(Beginning of Excerpted data)

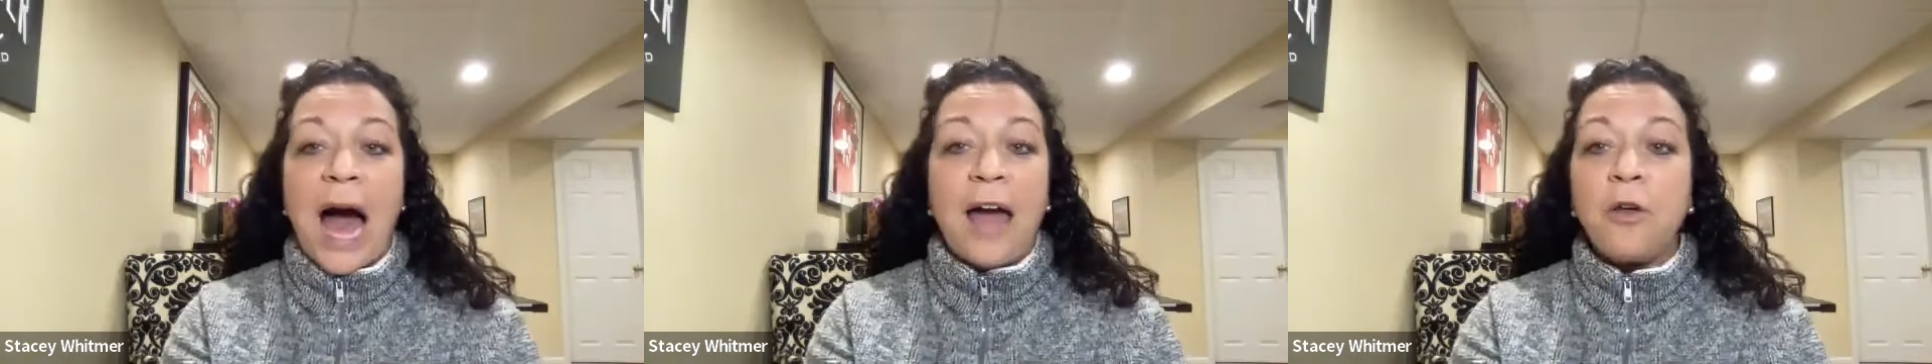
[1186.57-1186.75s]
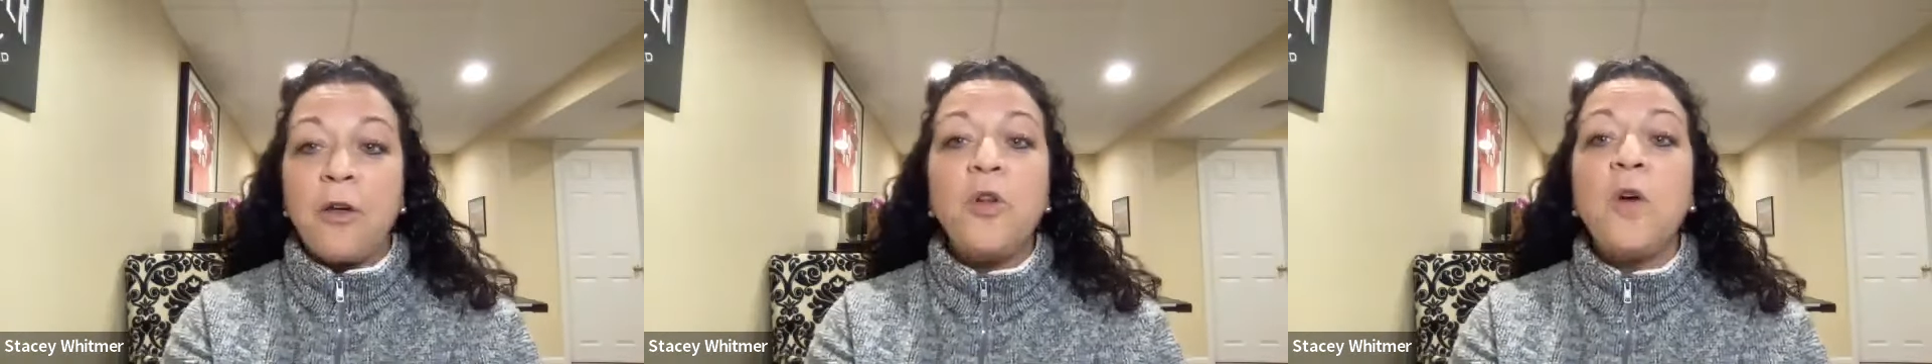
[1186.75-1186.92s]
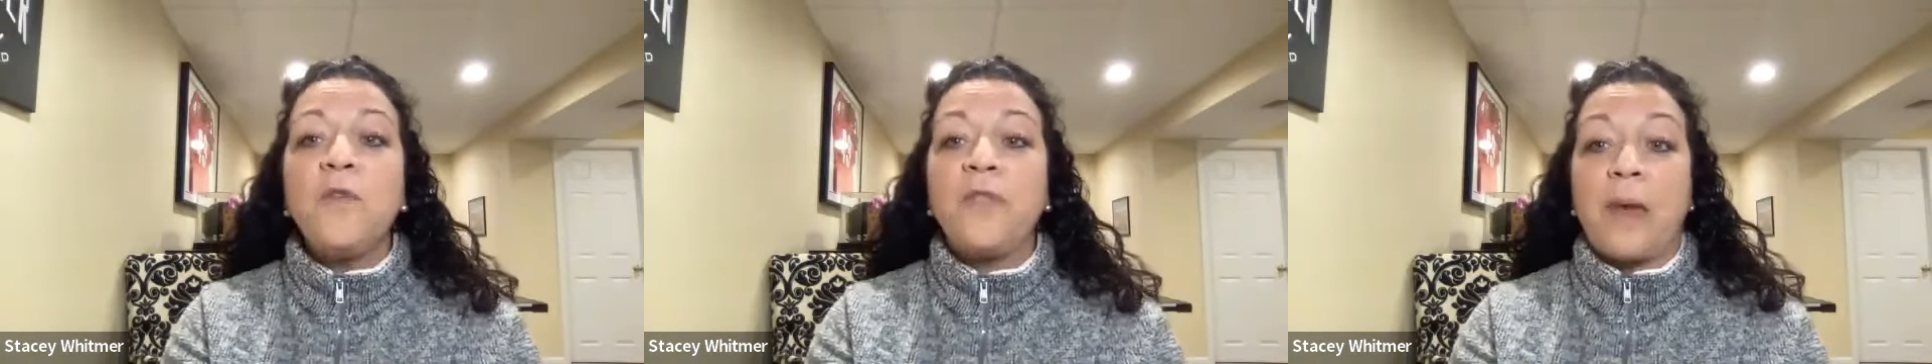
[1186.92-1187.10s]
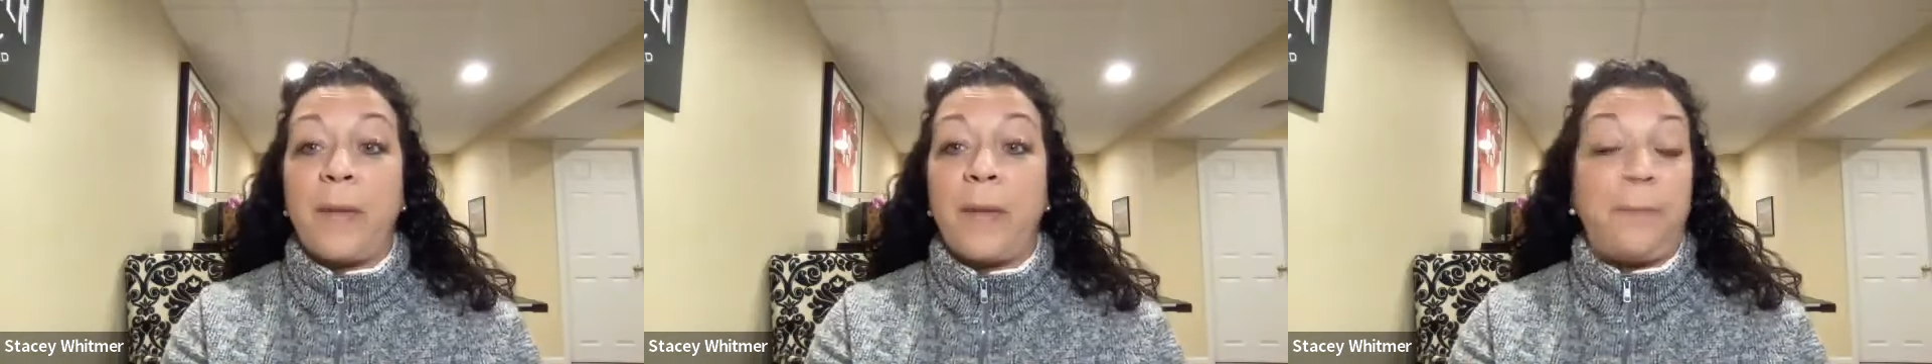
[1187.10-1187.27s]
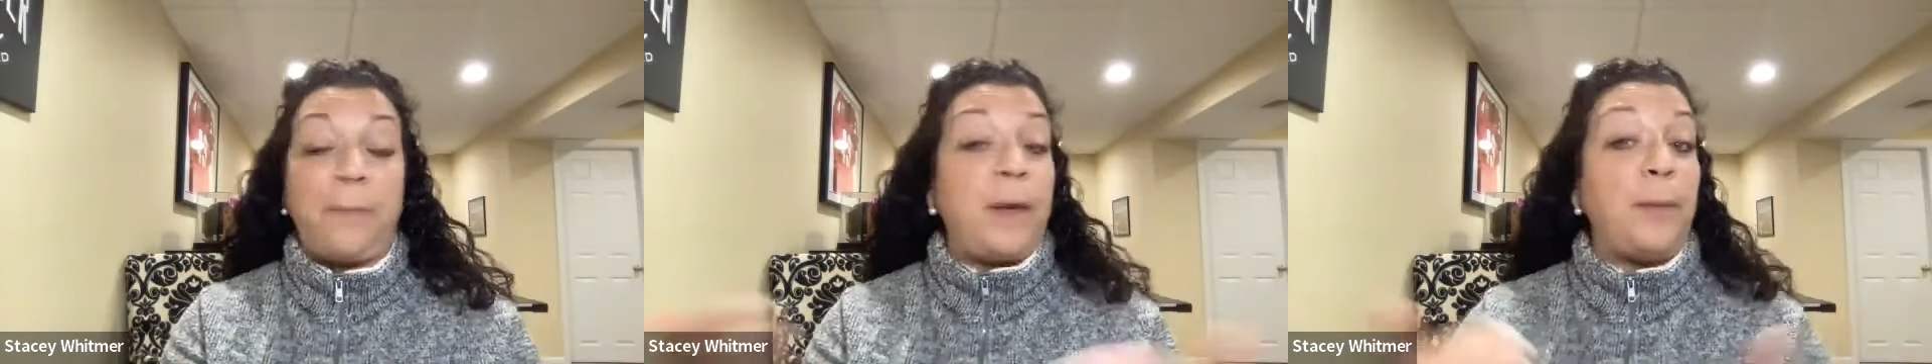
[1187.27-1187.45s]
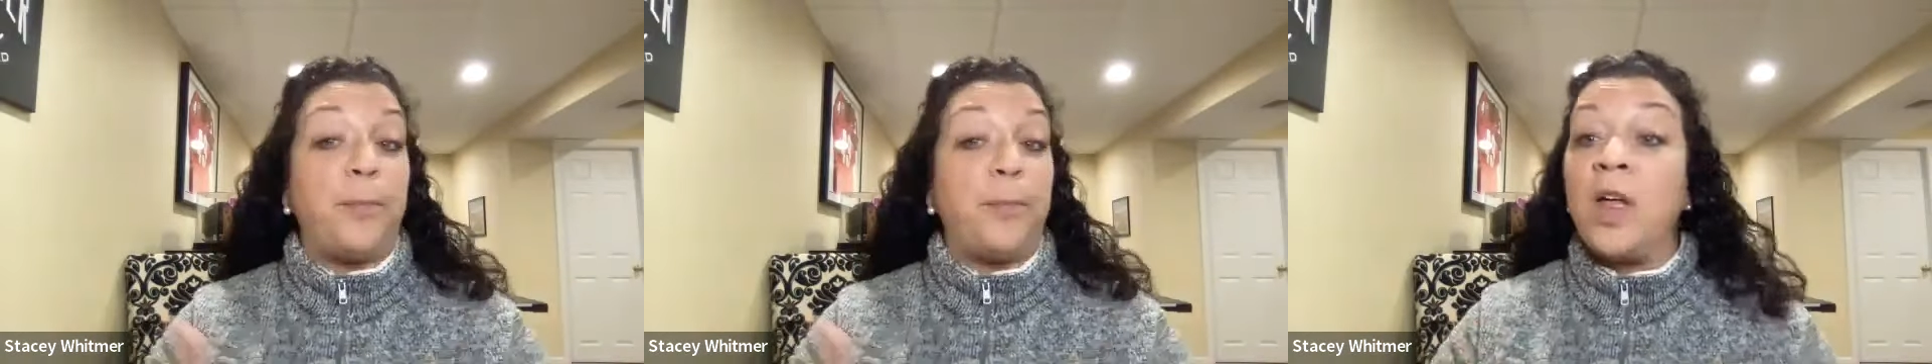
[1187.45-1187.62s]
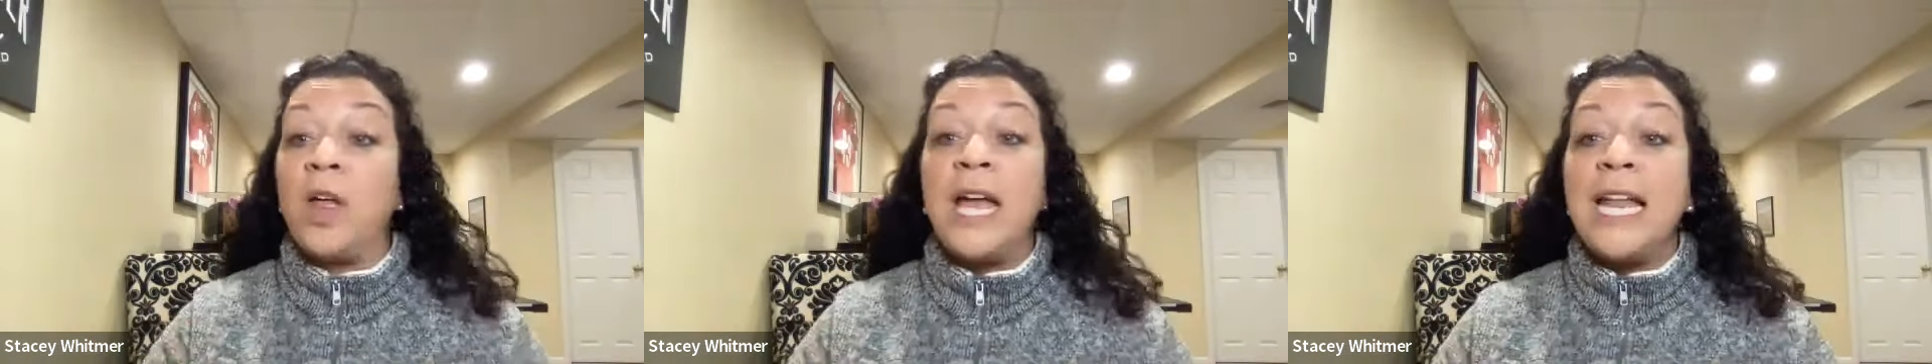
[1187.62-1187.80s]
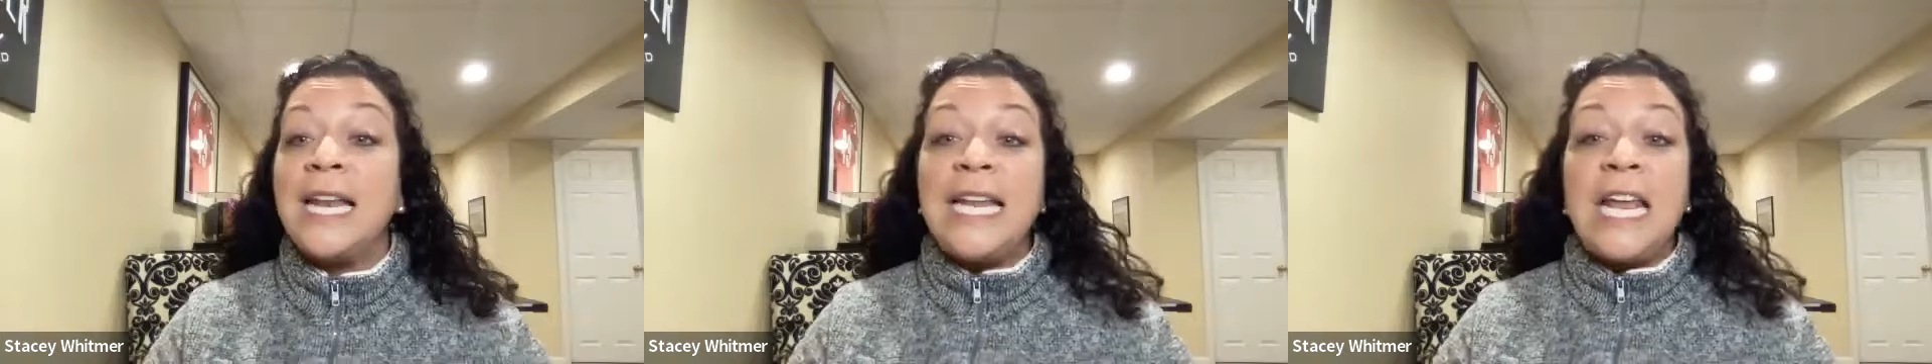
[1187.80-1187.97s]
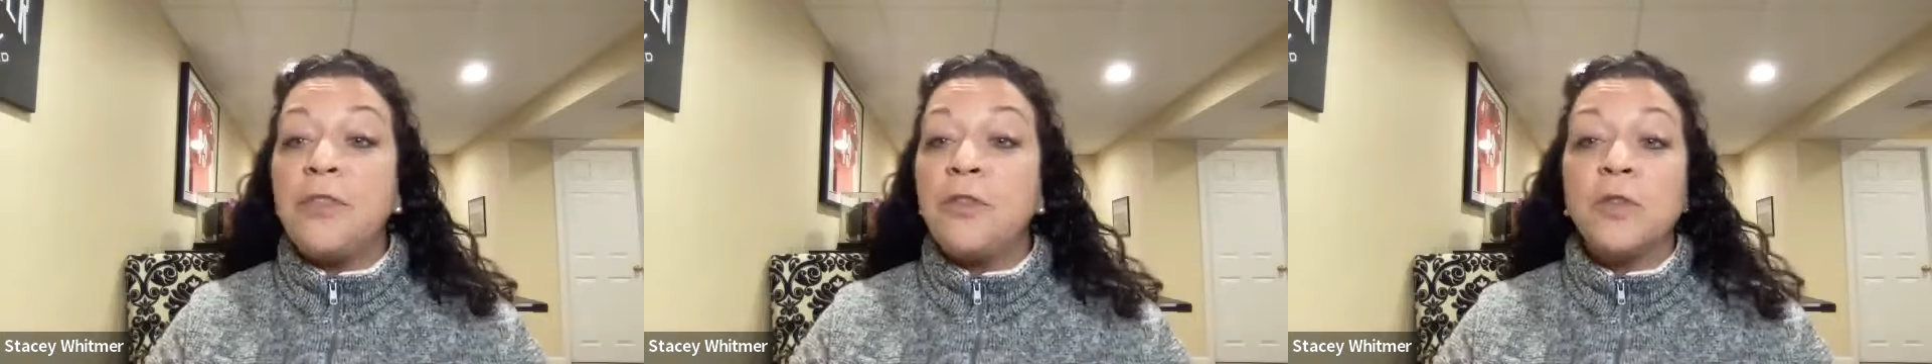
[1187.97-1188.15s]
I don't know that many people.
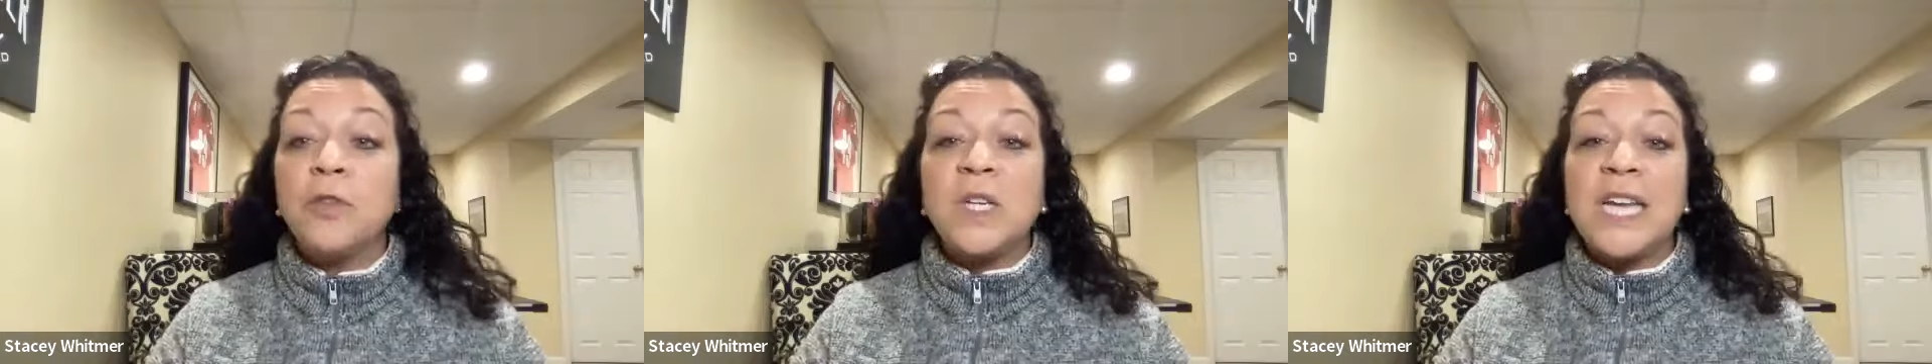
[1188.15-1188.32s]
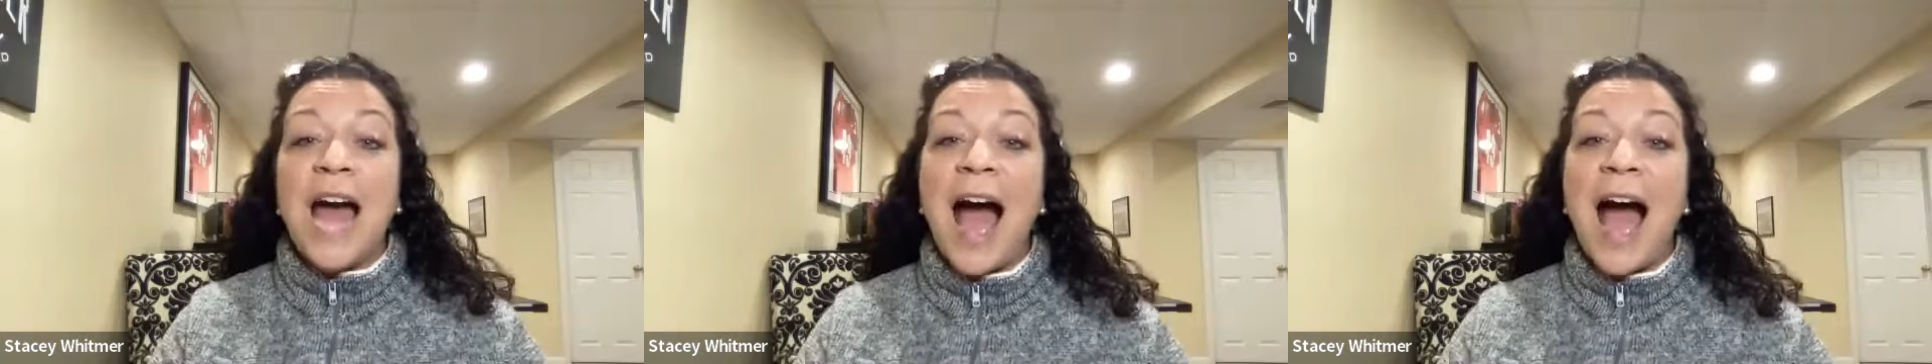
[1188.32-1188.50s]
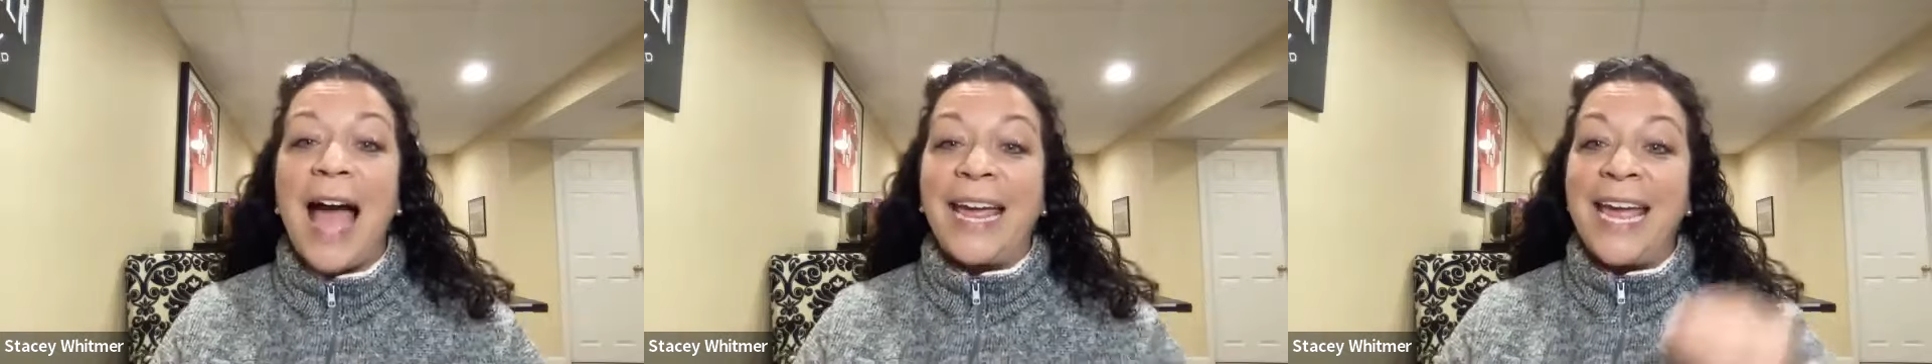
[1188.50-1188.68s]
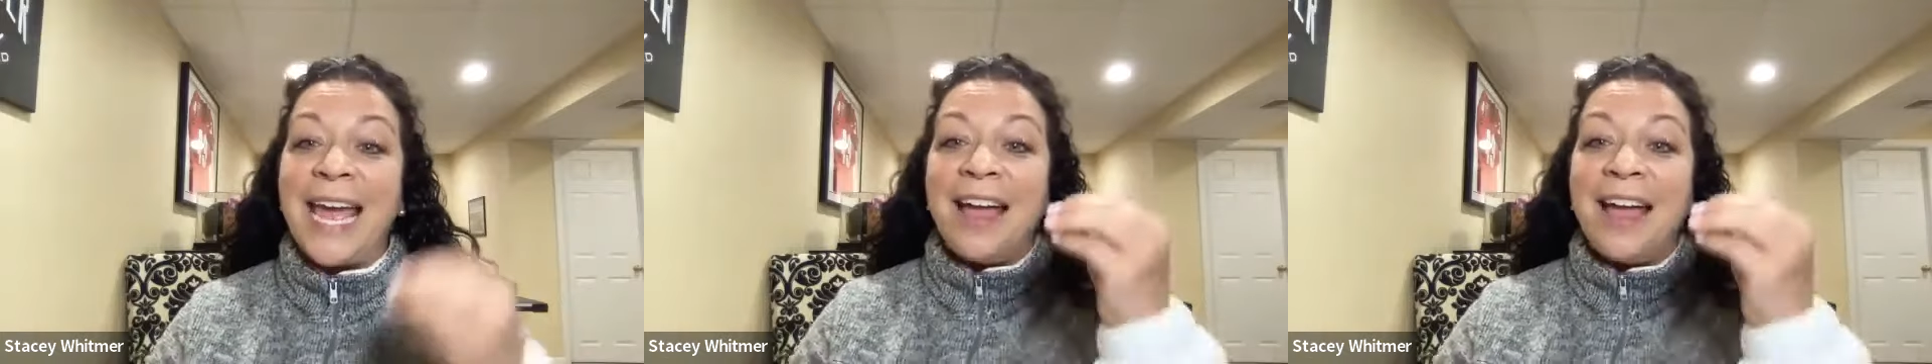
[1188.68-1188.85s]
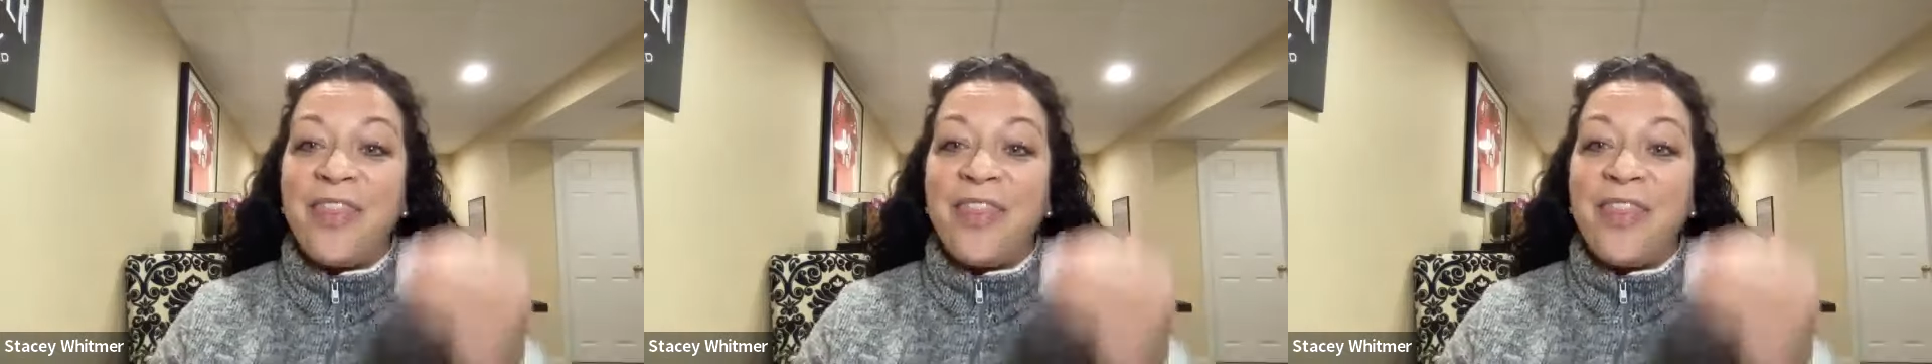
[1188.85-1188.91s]
Neither did I.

(End of Excerpted data)

What is expected.
Retype the records above exactly. Leave the pictures out.

Task result.
[1186.57-1186.75s]
[1186.75-1186.92s]
[1186.92-1187.10s]
[1187.10-1187.27s]
[1187.27-1187.45s]
[1187.45-1187.62s]
[1187.62-1187.80s]
[1187.80-1187.97s]
[1187.97-1188.15s]
I don't know that many people.
[1188.15-1188.32s]
[1188.32-1188.50s]
[1188.50-1188.68s]
[1188.68-1188.85s]
[1188.85-1188.91s]
Neither did I.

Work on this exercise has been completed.